### Material supplied
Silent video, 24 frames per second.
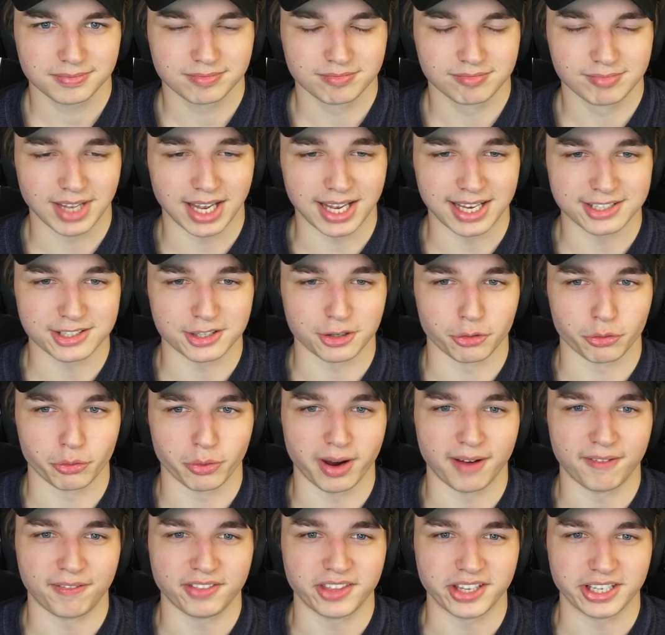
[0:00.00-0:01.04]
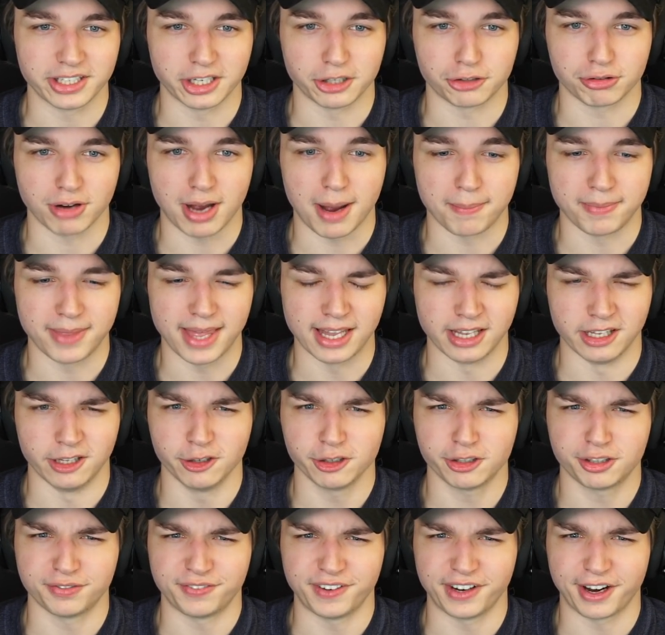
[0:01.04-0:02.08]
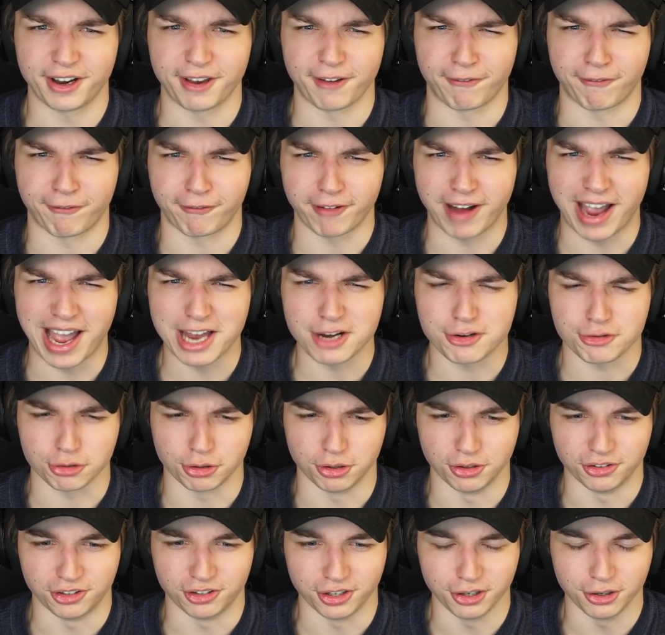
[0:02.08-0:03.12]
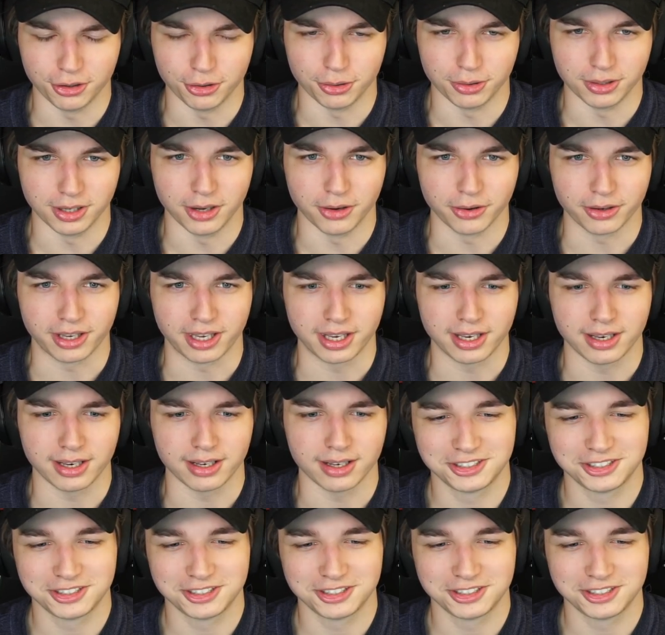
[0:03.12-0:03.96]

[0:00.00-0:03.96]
That is a rough thing to drop. That looks very fragile too, low key.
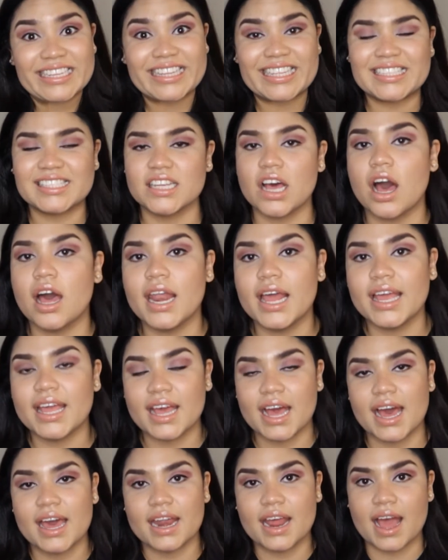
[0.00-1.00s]
That's all I
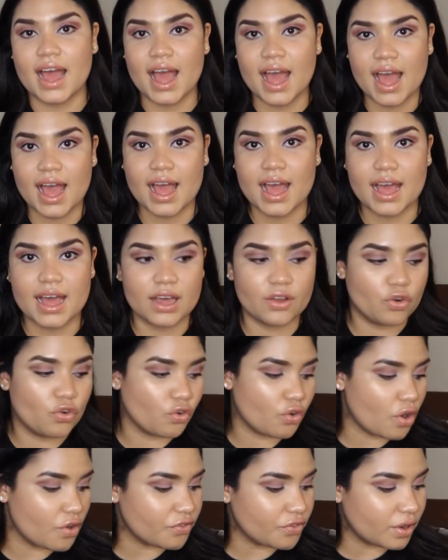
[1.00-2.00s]
got at
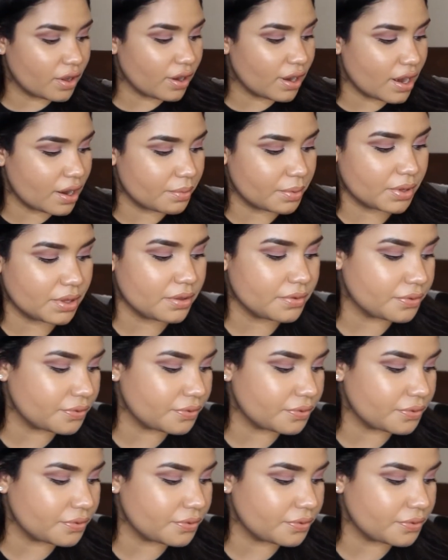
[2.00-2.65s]
Grove Clarif.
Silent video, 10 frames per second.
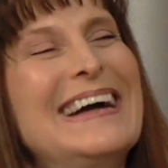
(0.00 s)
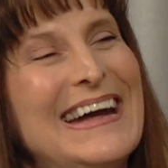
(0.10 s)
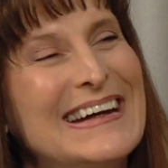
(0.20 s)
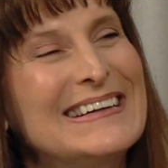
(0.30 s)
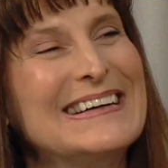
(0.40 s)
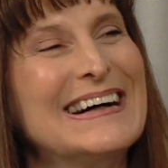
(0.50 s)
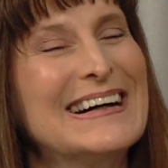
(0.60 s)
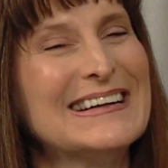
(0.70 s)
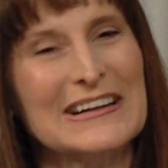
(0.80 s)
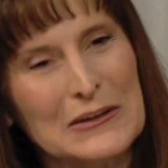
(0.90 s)
and
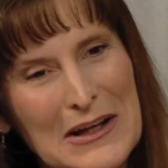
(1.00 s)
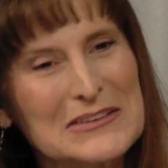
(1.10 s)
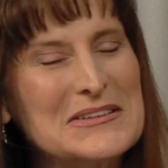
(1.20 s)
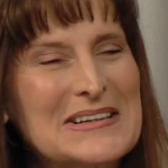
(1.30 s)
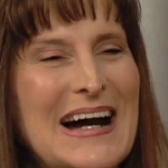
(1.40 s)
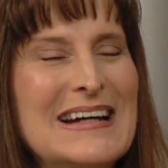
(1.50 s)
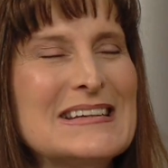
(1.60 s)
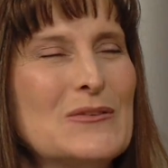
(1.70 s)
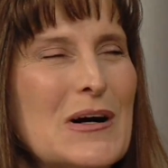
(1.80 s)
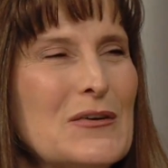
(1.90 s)
get a little exercise
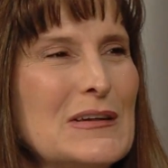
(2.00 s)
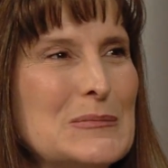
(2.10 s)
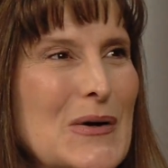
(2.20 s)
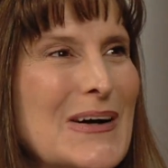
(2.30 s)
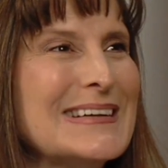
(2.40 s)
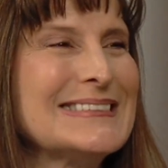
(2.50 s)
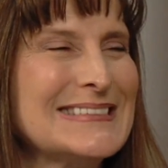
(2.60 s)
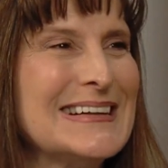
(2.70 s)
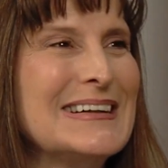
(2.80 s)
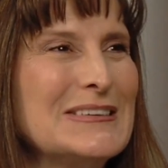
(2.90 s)
and walk around the park.
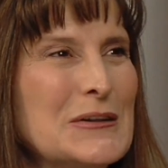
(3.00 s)
So.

### Task statement
Every line in the listing that holds the string "second" should be copied out.

### Exercise result
Silent video, 24 frames per second.
Silent video, 10 frames per second.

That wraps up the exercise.